4) Gently using a microspatula and/or an awl separate the layers.

You can also gently use your hands to pull these layers apart once you get them started.

5) When they are separated carefully bend the flat layers aside and cut the corrugated piece away.

6) Lay waste paper under the two tabs and apply glue, then fold up the side to create the 3D box and press into place. Do this to all sides of the box creating the box bottom.

7) Now prior to gluing down the top cut away two small areas in the interior tab coming off the top.

This will allow the tab to set inside the box without hitting the interior side tabs. Glue up all interior tabs (even though they may not adhere) and the exterior tab coming off the box top. Close box and press. Then glue up the remaining exterior tabs on the two sides and press.

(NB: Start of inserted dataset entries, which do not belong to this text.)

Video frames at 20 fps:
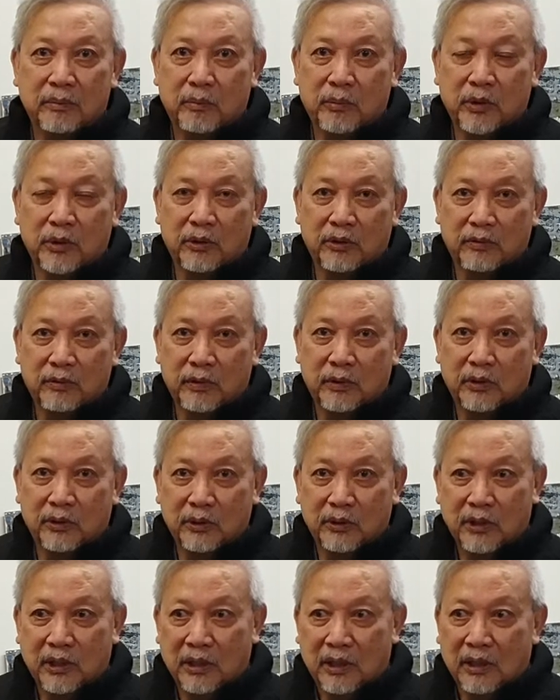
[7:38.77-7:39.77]
a
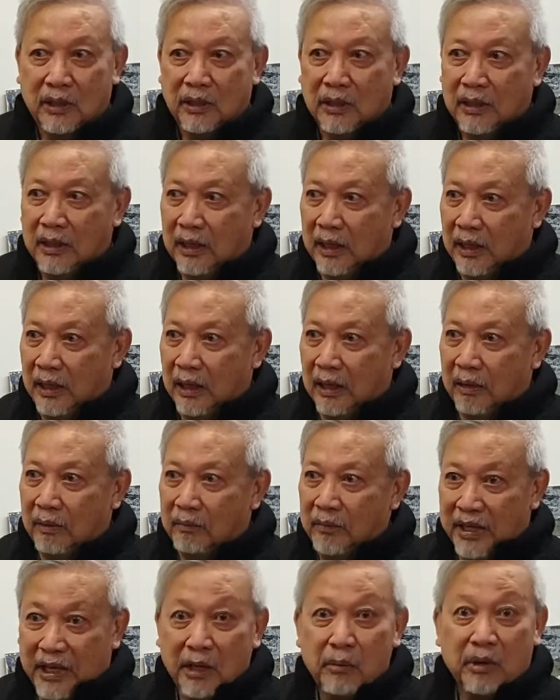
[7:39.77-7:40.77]
beautiful
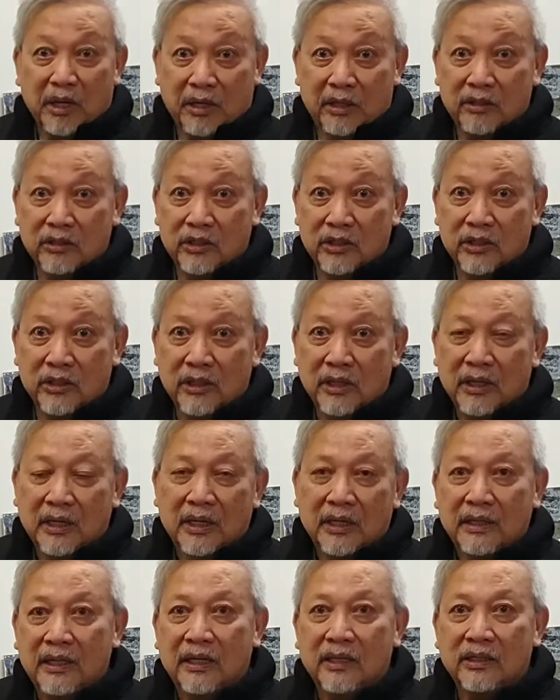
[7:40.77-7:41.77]
image.
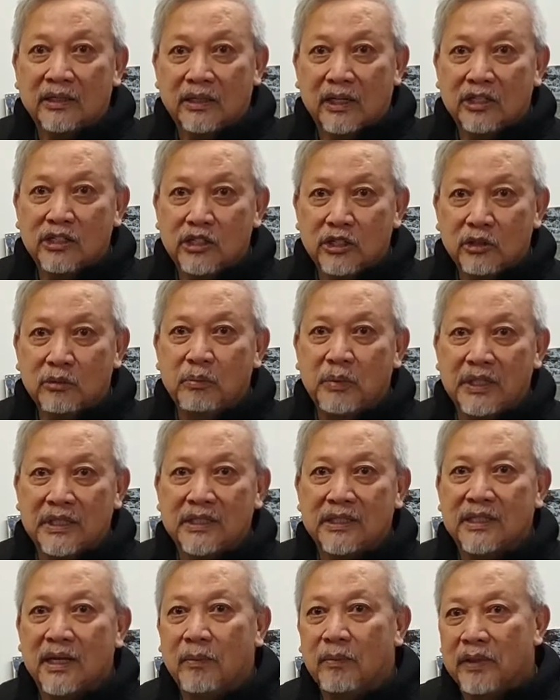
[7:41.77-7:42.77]
There should be
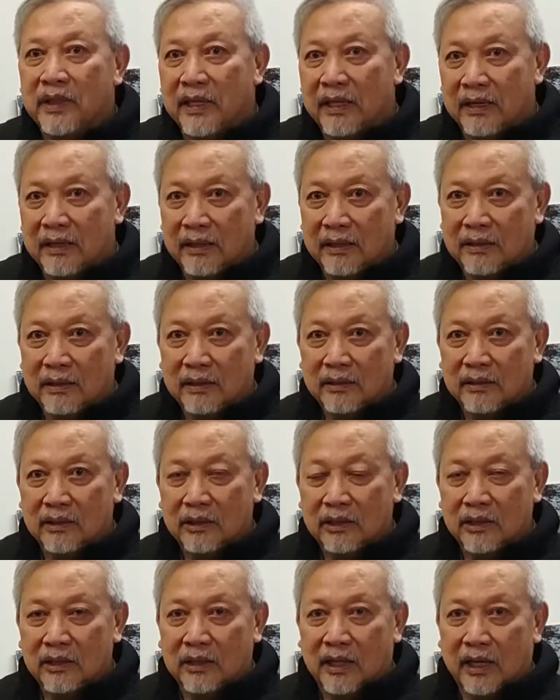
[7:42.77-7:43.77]
something
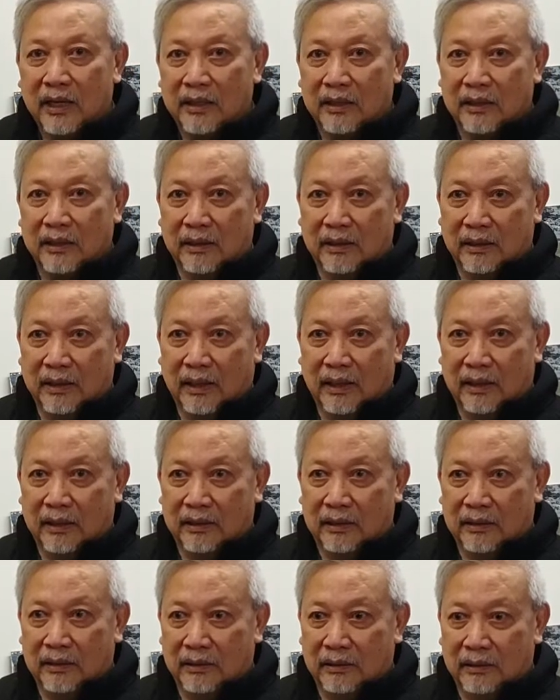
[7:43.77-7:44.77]
that
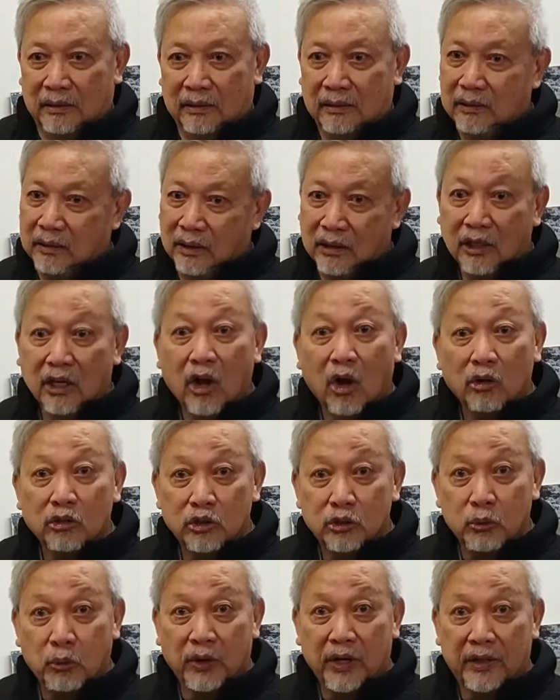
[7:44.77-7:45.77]

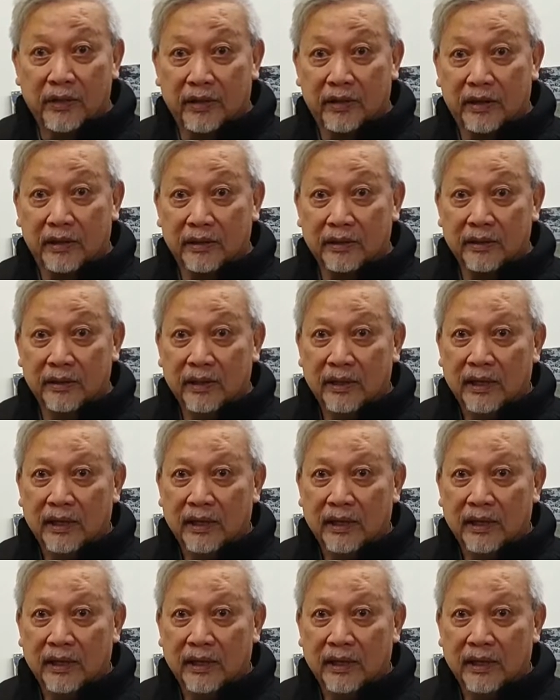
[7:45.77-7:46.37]
goes with it.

Here are the first two boxes in place to check the fit.

After the four corrugated boxes were made, I set them within the big box. I checked the fit of the cross within the space to make sure all was as it should be. Then I cut Volara to fit into the recess so the cross was laying on something softer than the board. The friction between the Volara and the cross helps hold the object in place.

8) Once the parts were cut, assembled, and the fit tested, I first glued the corrugated boxes, then the Volara, into the box bottom with PVA.

I weighed down the corrugated boxes to ensure good adhesion.

After everything was dry the cross went into its new housing ready for the shelf.

Interior compartments can be constructed in all sorts of ways and materials. They can be adapted for use in basic or deluxe boxes. This is one method, and if you have another you would like to share, we’d love to hear it!